Posted on March 1, 2011 at 1:03 AM
Industrial and Commercial Bank of China, located in Beijing, entered into an agreement with The Bank of East Asia (BEA), to purchase an 80% common equity stake in BEA’s subsidiary bank based in New York. The Industrial and Commercial Bank of China is the world’s largest bank in terms of market capitalization and profitability (ICBC), and the BEA is a leading bank in Hong Kong. The agreement is known as The Bank of East Asia (USA) National Association (BEA-USA). According to White & Case, the agreement allows ICBC to become the first mainland Chinese bank to obtain a controlling stake in a US bank. This agreement was announced on January 23, 2011, consolidating the global business reach of the big mainland Chinese banks which have adequate market capitalizations to make them leading players in international mergers and acquisitions markets.
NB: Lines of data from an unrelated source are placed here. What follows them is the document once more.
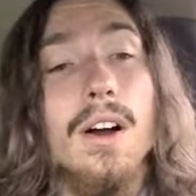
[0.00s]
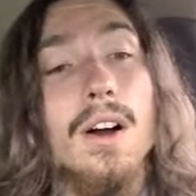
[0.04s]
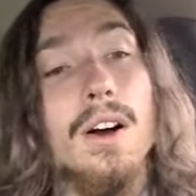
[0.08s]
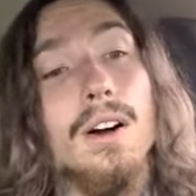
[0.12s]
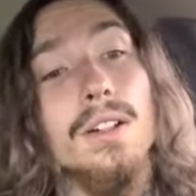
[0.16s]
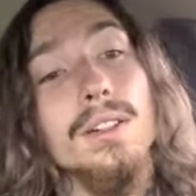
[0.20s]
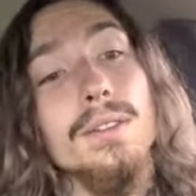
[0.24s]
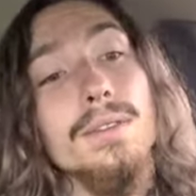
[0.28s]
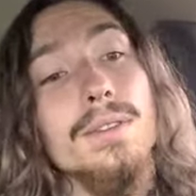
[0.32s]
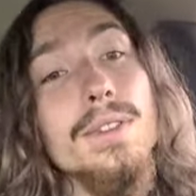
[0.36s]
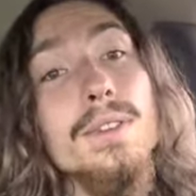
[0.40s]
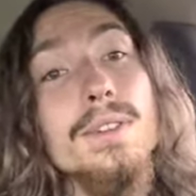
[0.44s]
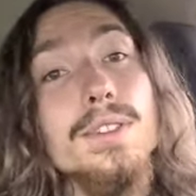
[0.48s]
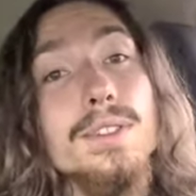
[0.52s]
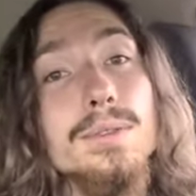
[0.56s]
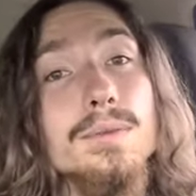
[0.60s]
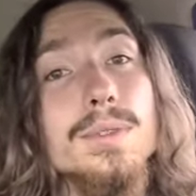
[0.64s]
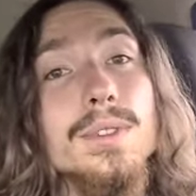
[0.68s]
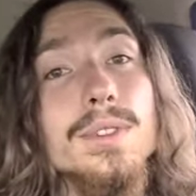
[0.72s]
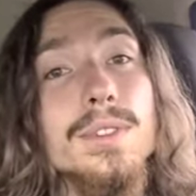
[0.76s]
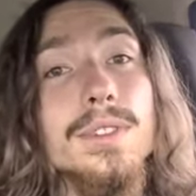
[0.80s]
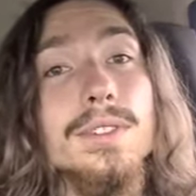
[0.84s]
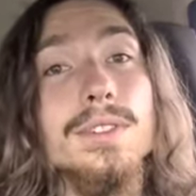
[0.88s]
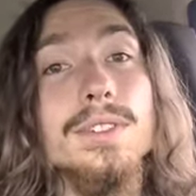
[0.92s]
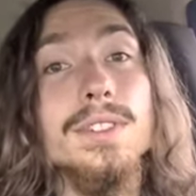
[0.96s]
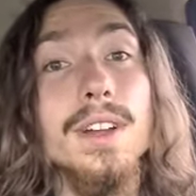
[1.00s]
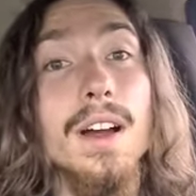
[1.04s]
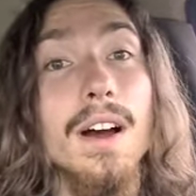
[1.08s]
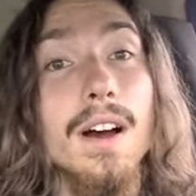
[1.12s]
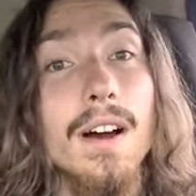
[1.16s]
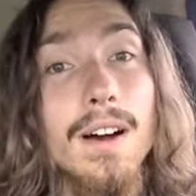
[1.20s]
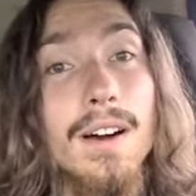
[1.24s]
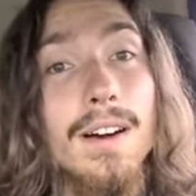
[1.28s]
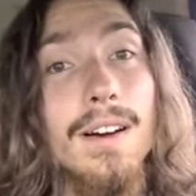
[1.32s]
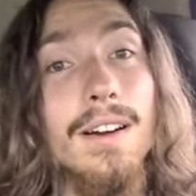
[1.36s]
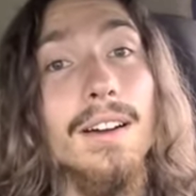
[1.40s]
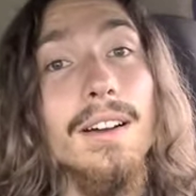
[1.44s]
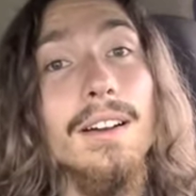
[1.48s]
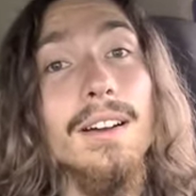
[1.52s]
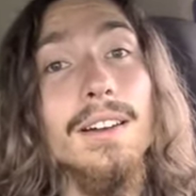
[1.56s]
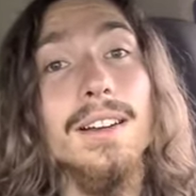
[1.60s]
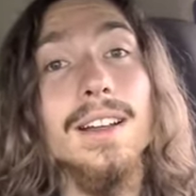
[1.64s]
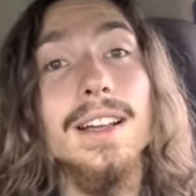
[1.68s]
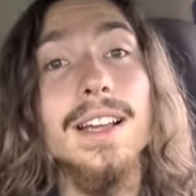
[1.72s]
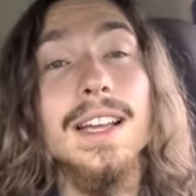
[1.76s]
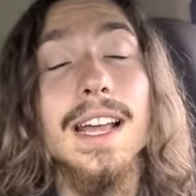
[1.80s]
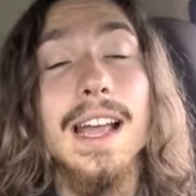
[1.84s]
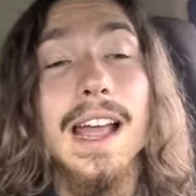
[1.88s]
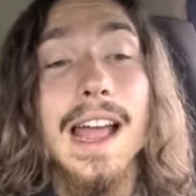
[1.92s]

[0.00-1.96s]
all of those words are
According to White & Case, if the deal is accepted by US regulators, it will indicate the opening of US banking markets to acquisitions and other equity investments by mainland Chinese banks. Mainland Chinese banks including ICBC and other foreign banks have instituted banking offices in the United States. Yet, no mainland Chinese bank has established or attained a US bank subsidiary. Several foreign banks maintain branch offices and FDIC–insured subsidiary banks in the United States. Foreign banks normally serve wholesale financial markets through their US branches, and their US subsidiary banks tend to serve the middle market and small businesses.
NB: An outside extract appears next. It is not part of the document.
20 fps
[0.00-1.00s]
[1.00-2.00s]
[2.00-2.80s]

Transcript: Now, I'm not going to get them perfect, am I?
To allow the closing of the deal, ICBC is required to apply for and receive prior consent of the Board of Governors of the Federal Reserve System (Federal Reserve) under Section 3 of the Bank Holding Company Act of 1956 (amended as the BHC Act). To ensure approval of the transaction, under the BHC Act, the Federal Reserve is required to make several investigations. These findings include as a foreign bank applicant, ICBC is subject to “comprehensive supervision or regulation on a consolidated basis” by the bank authorities in its home country – The People’s Republic of China. The Federal Reserve will consider this standard met if the home country authorities receive sufficient information on the global operations of the bank. Additionally, affiliate relationships to evaluate the bank’s overall financial condition and conformity with law and regulation are to be met.